Ao apresentar o recurso, a AGU segue o exemplo do Ministério Público junto ao Tribunal de Contas da União (MP-TCU), que também recorreu contra a decisão. O objetivo não é necessariamente exigir que Lula devolva o relógio, mas evitar que a decisão favoreça Jair Bolsonaro no inquérito sobre as joias, do qual ele é alvo no STF.

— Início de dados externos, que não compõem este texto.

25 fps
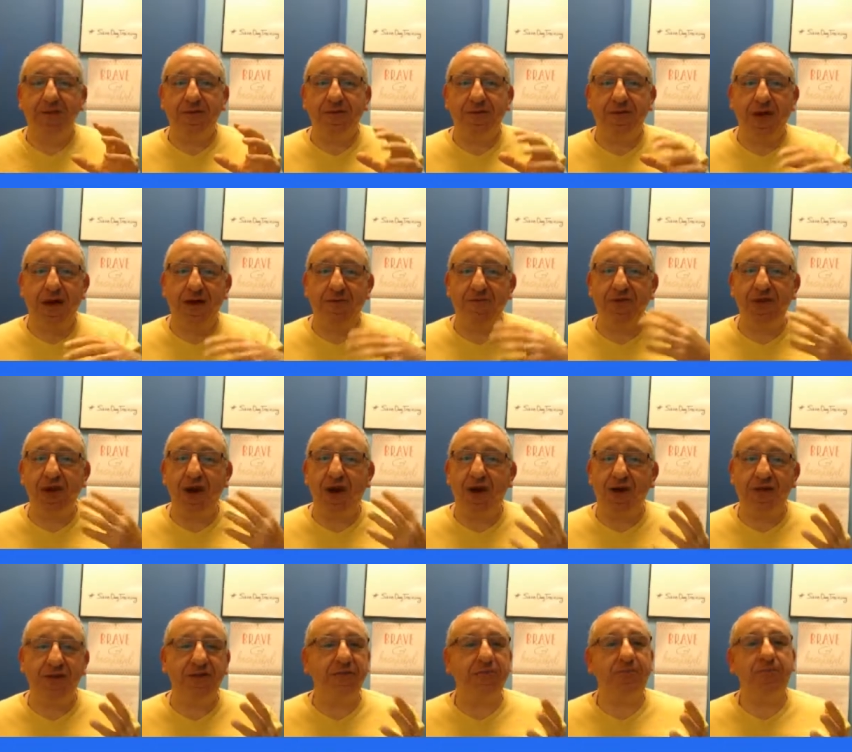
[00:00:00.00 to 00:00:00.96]
Now the
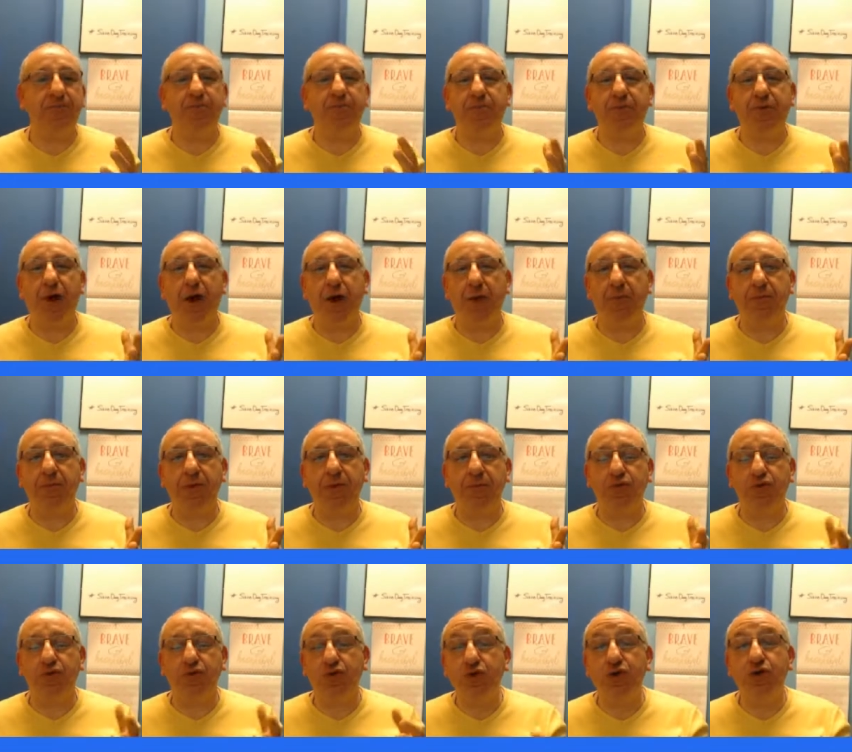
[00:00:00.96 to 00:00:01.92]
other
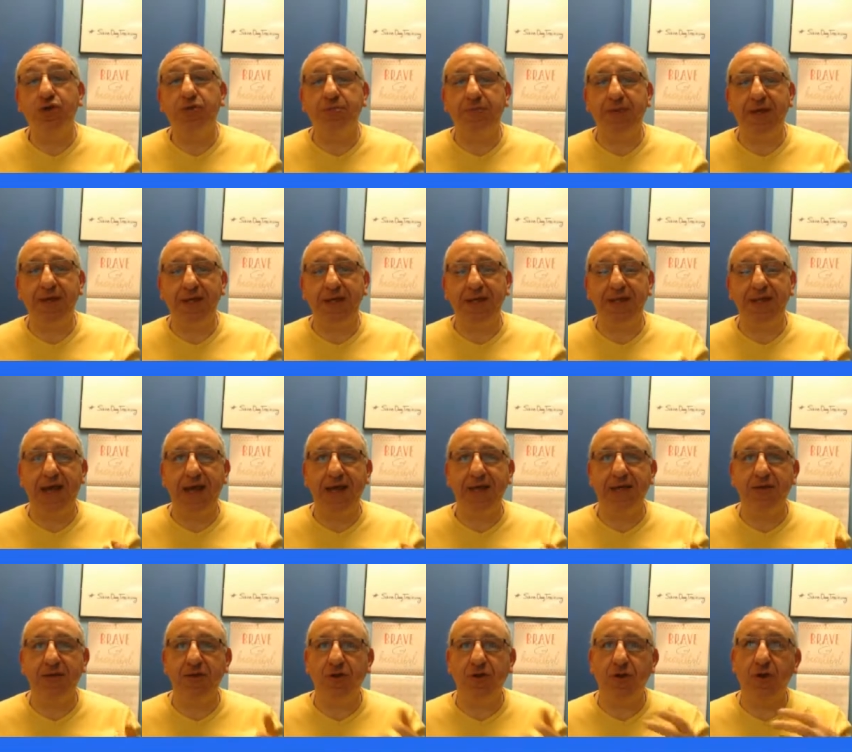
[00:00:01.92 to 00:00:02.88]
problem could be
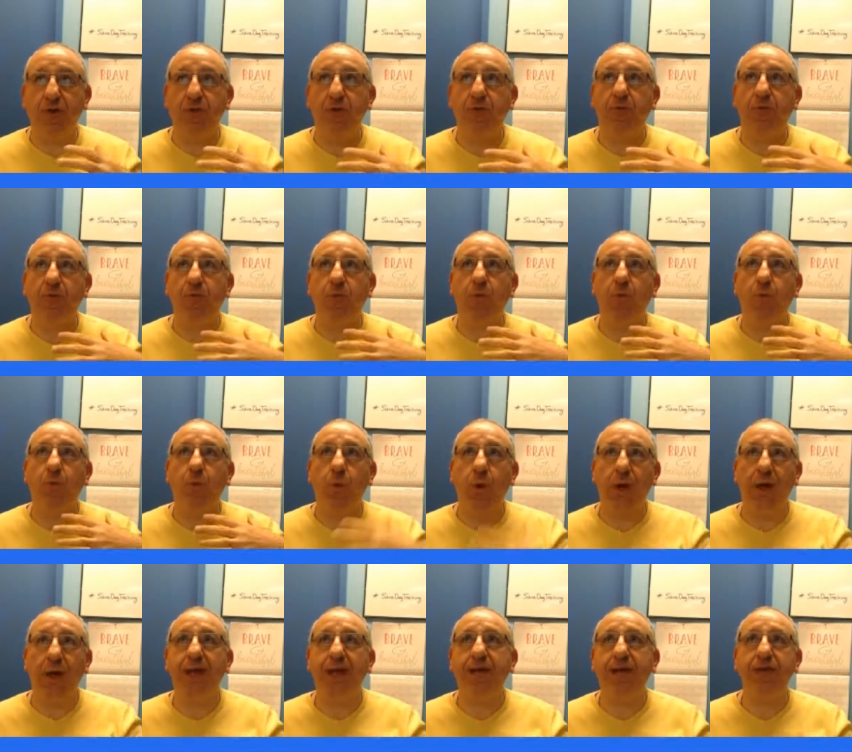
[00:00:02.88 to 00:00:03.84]
that you know
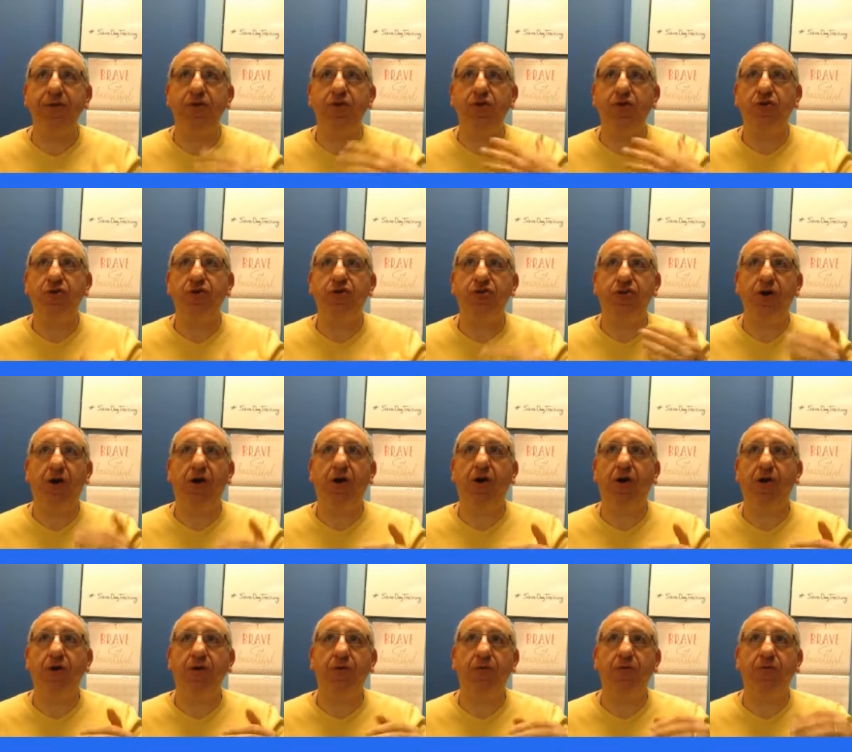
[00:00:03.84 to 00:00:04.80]
when your
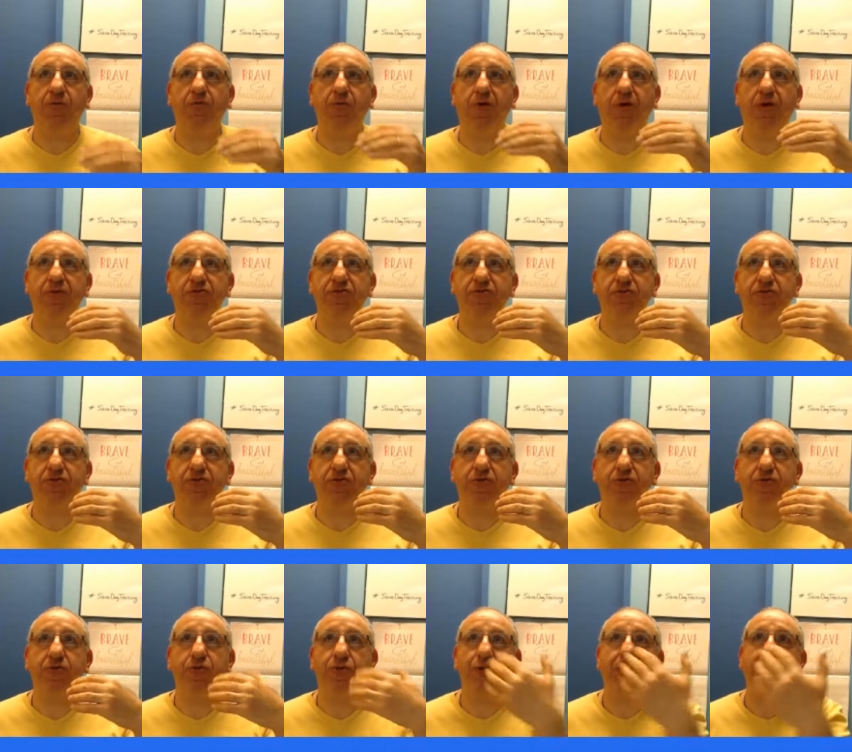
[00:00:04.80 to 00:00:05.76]
dog was
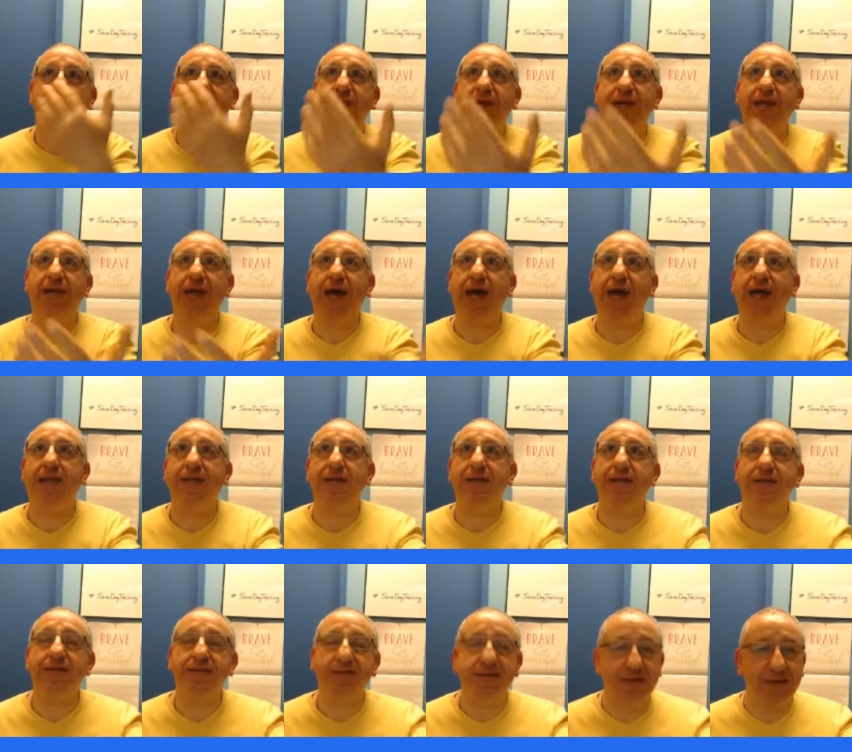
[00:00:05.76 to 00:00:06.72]
looking at
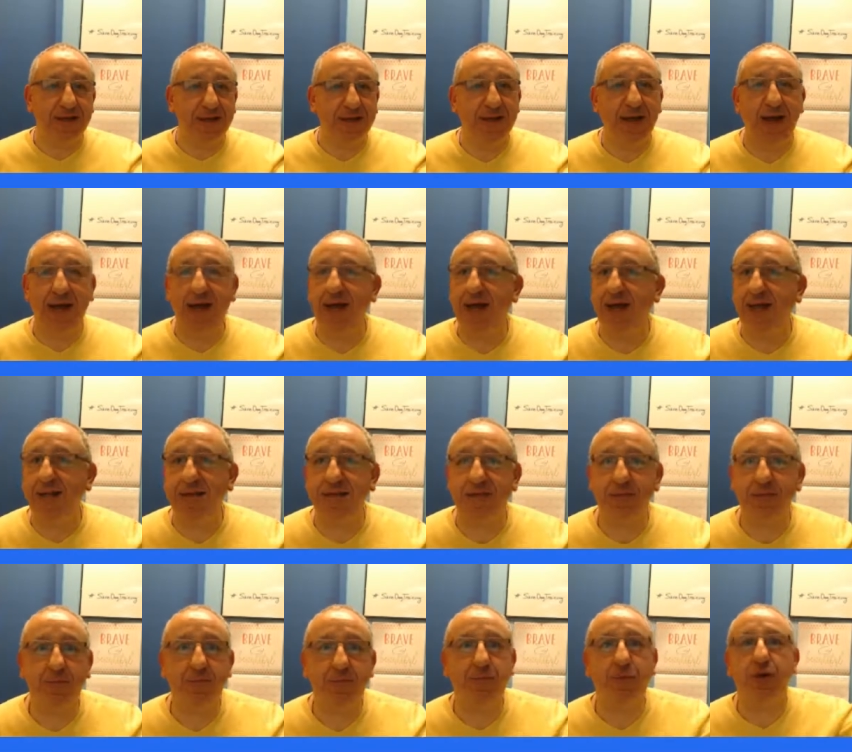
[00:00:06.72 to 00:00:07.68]
let's say at
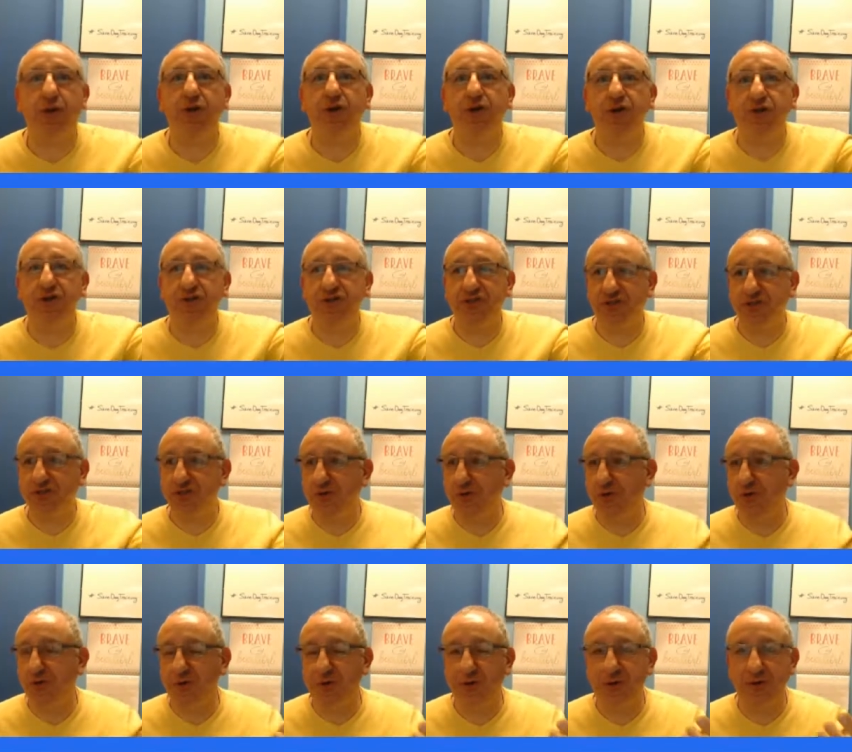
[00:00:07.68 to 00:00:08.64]
birds
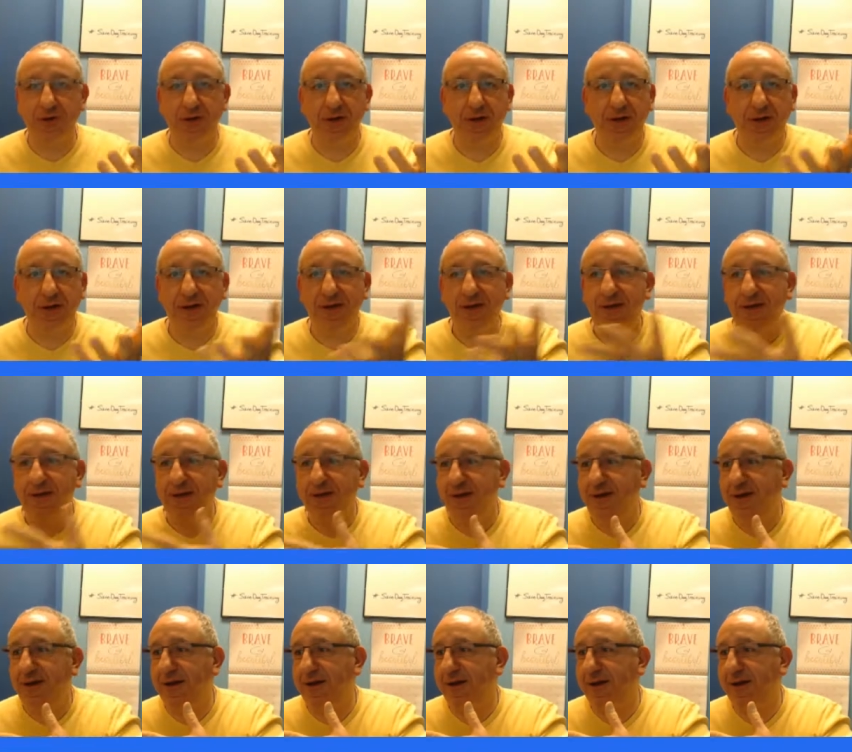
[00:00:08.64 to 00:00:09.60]
or
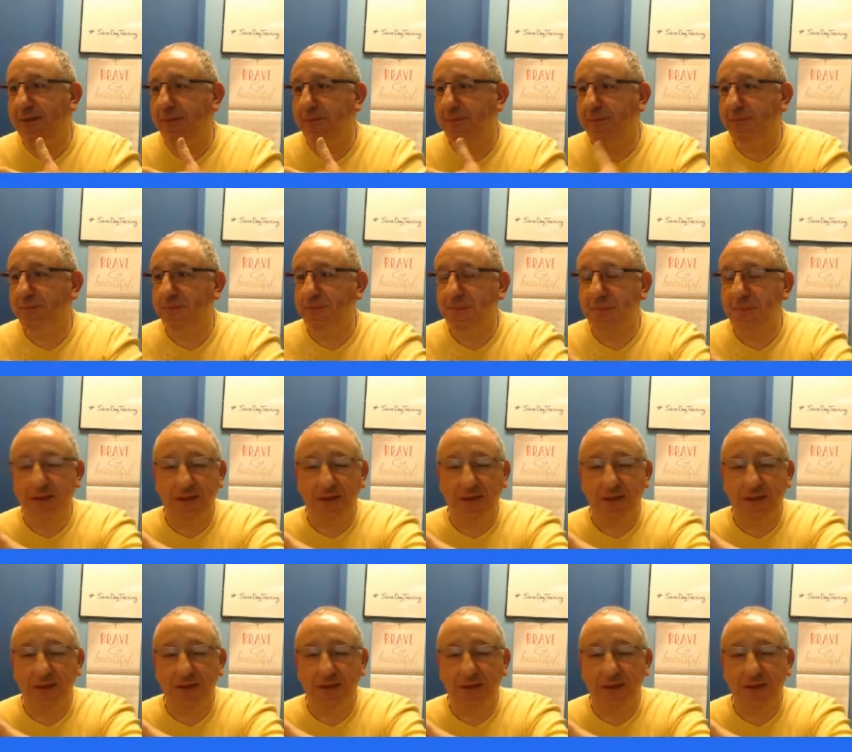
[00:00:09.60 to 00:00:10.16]
um,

"A discussão do assunto no TCU iniciou-se com uma representação, com pedido de medida cautelar, apresentada por um deputado federal. Baseado em reportagens de agosto de 2023, ele alegou que o presidente da República, Luiz Inácio Lula da Silva, mantinha em sua posse um relógio presenteado pelo presidente francês em 2005. No entanto, a Unidade de Auditoria Especializada em Governança e Inovação do TCU (AudGovernança) verificou que o item foi presenteado pela própria fabricante do relógio, e não por um chefe de Estado ou de governo. Portanto, o item não está abrangido pelas diretrizes que exigem sua incorporação ao patrimônio público. A instrução técnica também concluiu que, ainda que o entendimento sobre presentes tenha mudado ao longo dos anos, a jurisprudência vigente em 2005, quando o relógio foi presenteado, permitia sua classificação como de natureza personalíssima", explica a nota da AGU.

Os advogados de Bolsonaro, por sua vez, estão utilizando a decisão do TCU para pedir o arquivamento do inquérito no STF.

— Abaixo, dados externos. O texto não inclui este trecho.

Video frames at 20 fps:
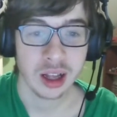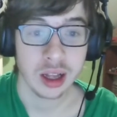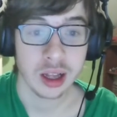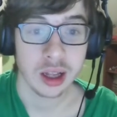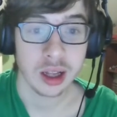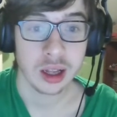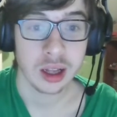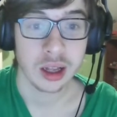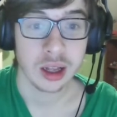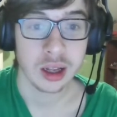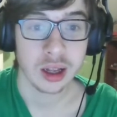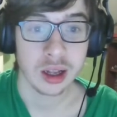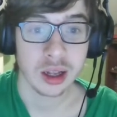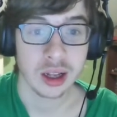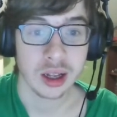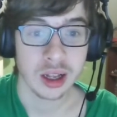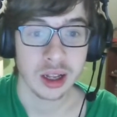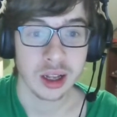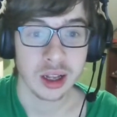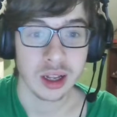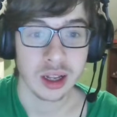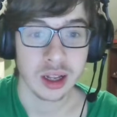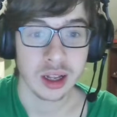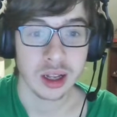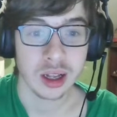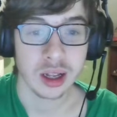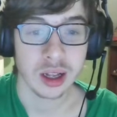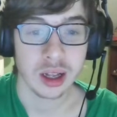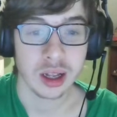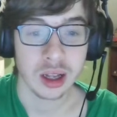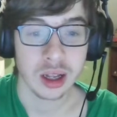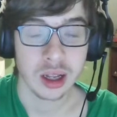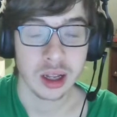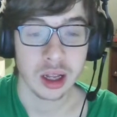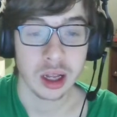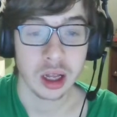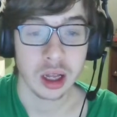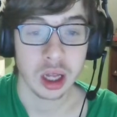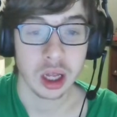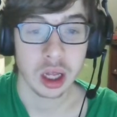
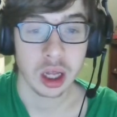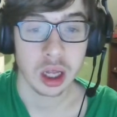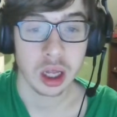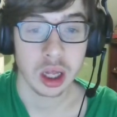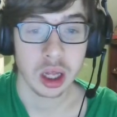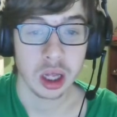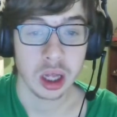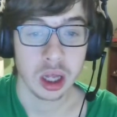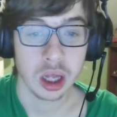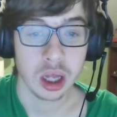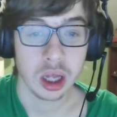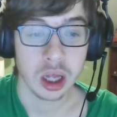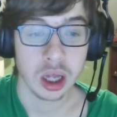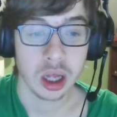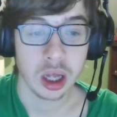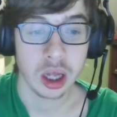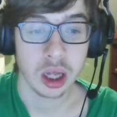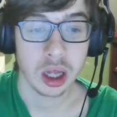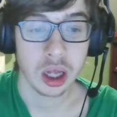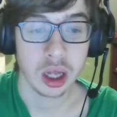(no one is talking)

Indiciamento de Bolsonaro no caso das joias

Em julho, o ministro Alexandre de Moraes, do STF, tornou público o relatório da Polícia Federal sobre o indiciamento de Jair Bolsonaro no caso das joias. O documento contém informações e indícios de que Bolsonaro teria liderado uma organização criminosa para desviar mais de R$ 6 milhões, obtidos pela venda de joias e artigos de luxo pertencentes ao Estado brasileiro, que foram retirados do acervo da Presidência da República.

Bolsonaro foi indiciado, junto com outras 11 pessoas, pelos crimes de associação criminosa, peculato e lavagem de dinheiro. O relatório aponta que o ex-presidente teria utilizado o dinheiro das vendas ilegais das joias para custear despesas de viagens aos Estados Unidos, onde parte dos itens foi vendida.

Para o jurista e professor Pedro Serrano, caso os fatos descritos no relatório sejam confirmados, "a situação [de Bolsonaro] se complica. E muito", ressalta.

"É necessário aguardar a denúncia, a defesa e o devido processo legal antes de qualquer conclusão definitiva, mas, caso se comprove que Bolsonaro utilizou o valor da venda das joias para custear viagens internacionais, sua situação ficará muito complicada", escreveu Serrano em suas redes sociais.

O advogado Antônio Carlos de Almeida Castro, conhecido como Kakay, afirmou à revista Fórum que o indiciamento de Bolsonaro no caso das joias é "gravíssimo", e que as provas apresentadas pela Polícia Federal são "abundantes".

"Nós estamos começando a entender o quadro. A Polícia Federal foi muito cuidadosa. O trabalho demonstra que Bolsonaro e os outros indiciados cometeram peculato. Fica cada vez mais claro que Bolsonaro ordenou a venda das joias, sabia disso, concordou e coordenou a organização criminosa", analisou Kakay.